Urgen soluciones en la educación, no culpables

El miércoles pasado, el Foro Económico Mundial, dio a conocer el último reporte con respecto al Capital Humano y desafortunadamente, México vuelve a situarse al fondo de la tabla de países con muy bajo desempeño; en la categoría de oferta de educación a la población menor de 15 años, (básicamente educación primaria) México ocupa el lugar 102 entre 124 países.

Como si fuera irónico, se da a conocer esta información en el marco de la celebración del Día del Maestro.

Hay una frase de Peter Drucker que usamos frecuentemente en los procesos gerenciales: “Lo que se mide, se puede mejorar”. Pareciera que aquí no aplica.

Estos indicadores que reflejan claramente que nuestro modelo educativo no está funcionando los conocemos desde hace muchos años: hacemos foros, consultas, seminarios y hasta grandes reformas constitucionales, y sin embargo los resultados son magros.

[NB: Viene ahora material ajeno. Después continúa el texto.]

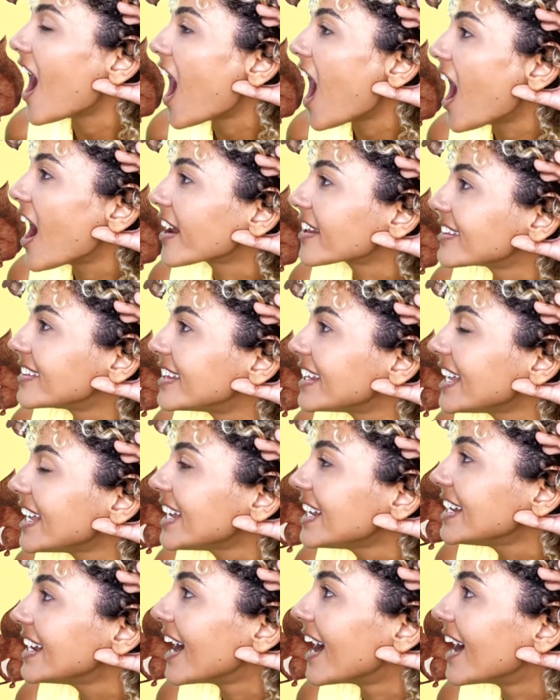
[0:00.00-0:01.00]

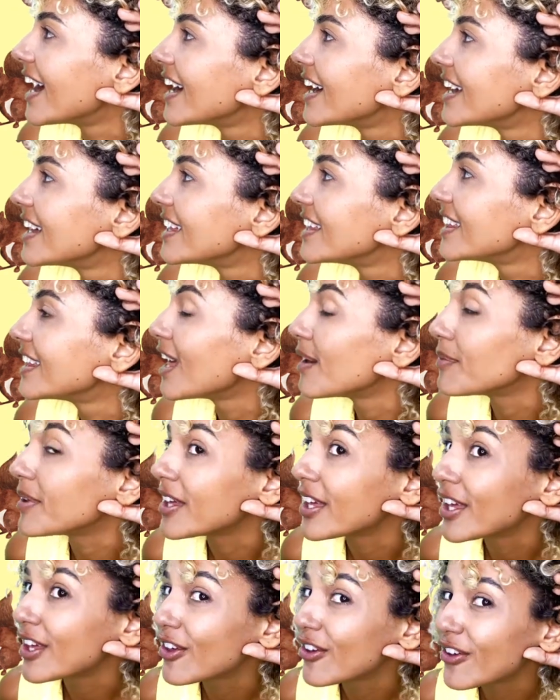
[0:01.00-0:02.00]
Ardilla. Let me
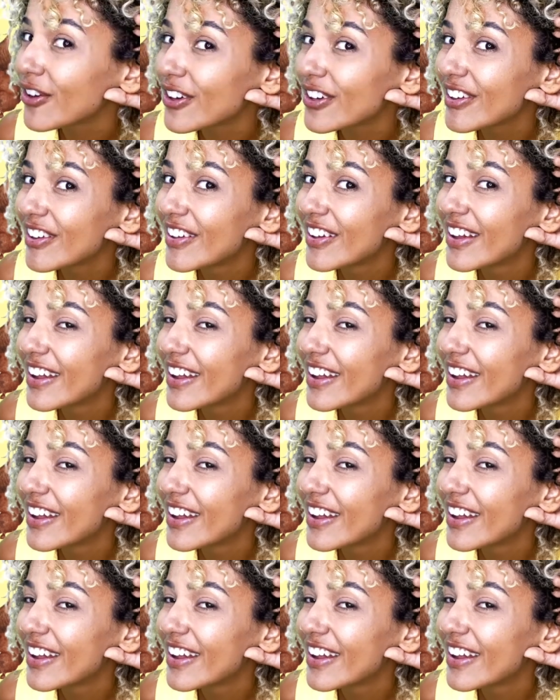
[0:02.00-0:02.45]
hear.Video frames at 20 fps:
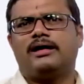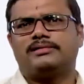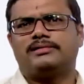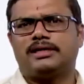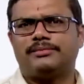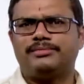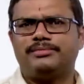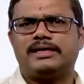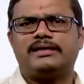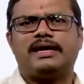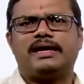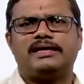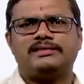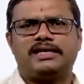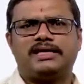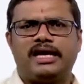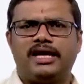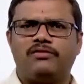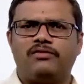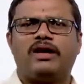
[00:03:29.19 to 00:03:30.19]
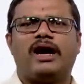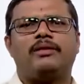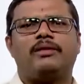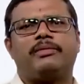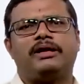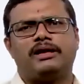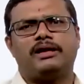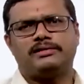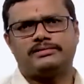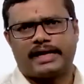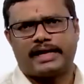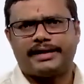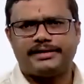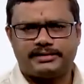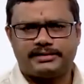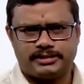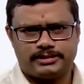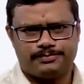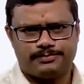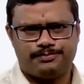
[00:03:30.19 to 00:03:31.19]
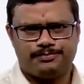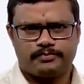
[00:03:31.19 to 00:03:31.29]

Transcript: subject as a environmental science.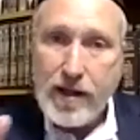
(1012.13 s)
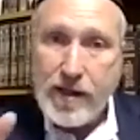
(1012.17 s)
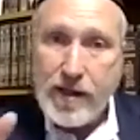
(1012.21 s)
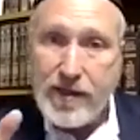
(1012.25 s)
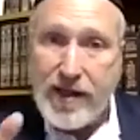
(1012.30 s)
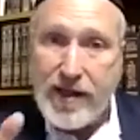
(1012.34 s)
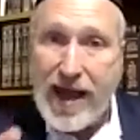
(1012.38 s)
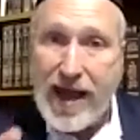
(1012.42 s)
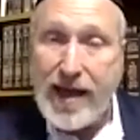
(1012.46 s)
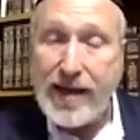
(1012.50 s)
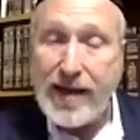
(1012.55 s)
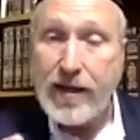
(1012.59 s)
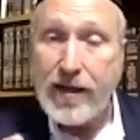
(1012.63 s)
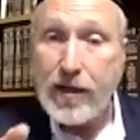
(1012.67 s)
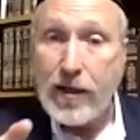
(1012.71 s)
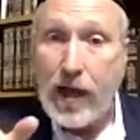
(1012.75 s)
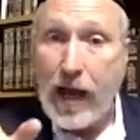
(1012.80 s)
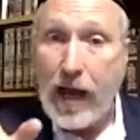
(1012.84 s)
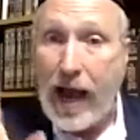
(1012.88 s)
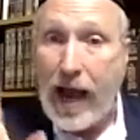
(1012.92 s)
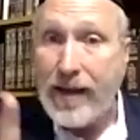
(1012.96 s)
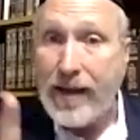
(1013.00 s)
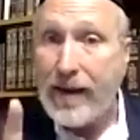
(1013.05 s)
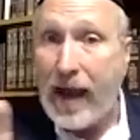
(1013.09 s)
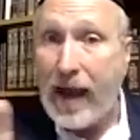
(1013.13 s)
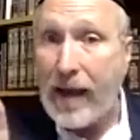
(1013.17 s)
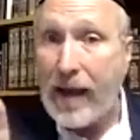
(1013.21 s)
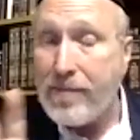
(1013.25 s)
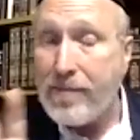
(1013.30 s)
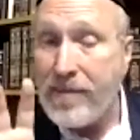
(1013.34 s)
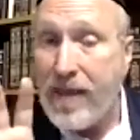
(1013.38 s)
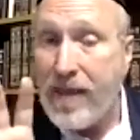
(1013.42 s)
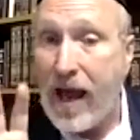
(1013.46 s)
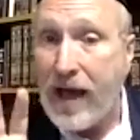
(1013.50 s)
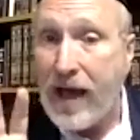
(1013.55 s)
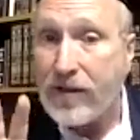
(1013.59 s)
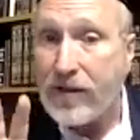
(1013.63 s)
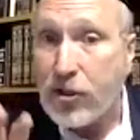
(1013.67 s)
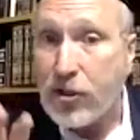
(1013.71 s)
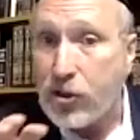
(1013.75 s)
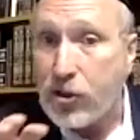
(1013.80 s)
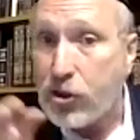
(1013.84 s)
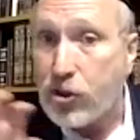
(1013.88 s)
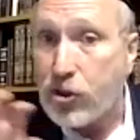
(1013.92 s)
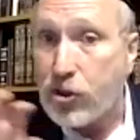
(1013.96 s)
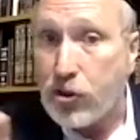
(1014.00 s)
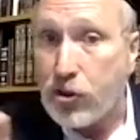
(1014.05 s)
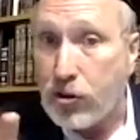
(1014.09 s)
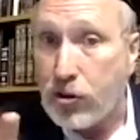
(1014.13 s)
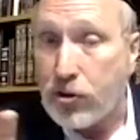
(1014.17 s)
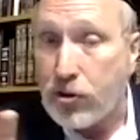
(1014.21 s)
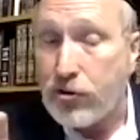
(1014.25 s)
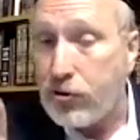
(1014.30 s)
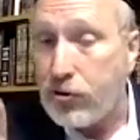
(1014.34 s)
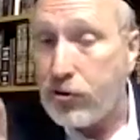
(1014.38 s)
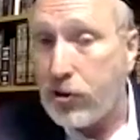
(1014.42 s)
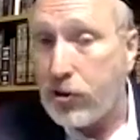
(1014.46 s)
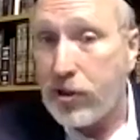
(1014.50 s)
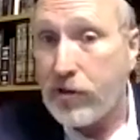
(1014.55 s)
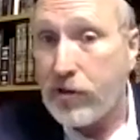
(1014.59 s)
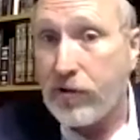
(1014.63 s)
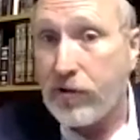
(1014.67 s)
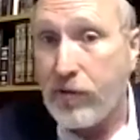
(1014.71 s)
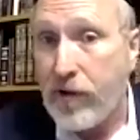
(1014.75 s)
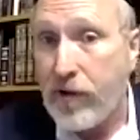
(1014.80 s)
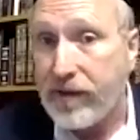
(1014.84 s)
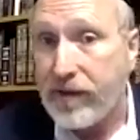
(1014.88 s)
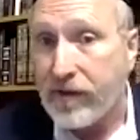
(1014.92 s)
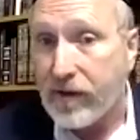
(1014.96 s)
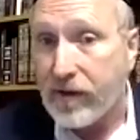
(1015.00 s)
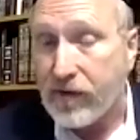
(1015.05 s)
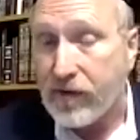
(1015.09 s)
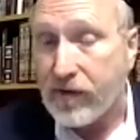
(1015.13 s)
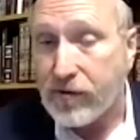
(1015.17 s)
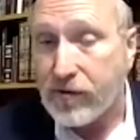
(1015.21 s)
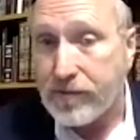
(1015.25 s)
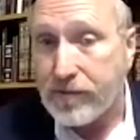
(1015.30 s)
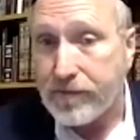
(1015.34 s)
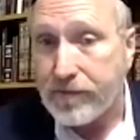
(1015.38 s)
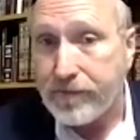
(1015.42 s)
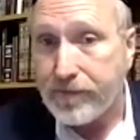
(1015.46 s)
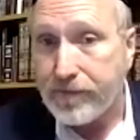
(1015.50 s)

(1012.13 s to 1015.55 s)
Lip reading: that I'm not concerned you're going to regret this.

Por lo tanto tenemos que definir porque, algo que esta perfectamente medido, no ha mejorado. La respuesta es simple: una vez que conocemos la medición (indicadores) lo que sigue es gestionar usando esos indicadores; es obvio que la gestión que hemos hecho no es la adecuada, y a lo que siempre tendemos es a buscar culpables y por supuesto lo más sencillo es culpar a los maestros.

Cuando pasemos de buscar culpables, a sumar esfuerzos y encontrar soluciones, es cuando vamos a poder cambiar esta realidad que es verdaderamente desastrosa.

Requerimos un acercamiento diferente, innovador, creativo, pero sobre todo disruptivo, una verdadera revolución educativa, que lleve a estos jóvenes a visualizar su futuro de manera diferente, con entusiasmo, optimismo, pleno de oportunidades y ambiciones sanas.

Que privilegie los valores familiares, sociales y cívicos y estimule el espíritu emprendedor en todos ellos.

Frases sensacionales como la clásica “La juventud es la esperanza de nuestro futuro” se vuelven de humo, cuando con enorme tristeza vemos que esos jóvenes no están recibiendo una educación de calidad; vaya, no están recibiendo una educación, punto.

Como en todos los otros ámbitos, tenemos que transitar de ser parte del problema a volvernos protagonistas de la solución.

¡Mientras más rápido lo hagamos, mejor!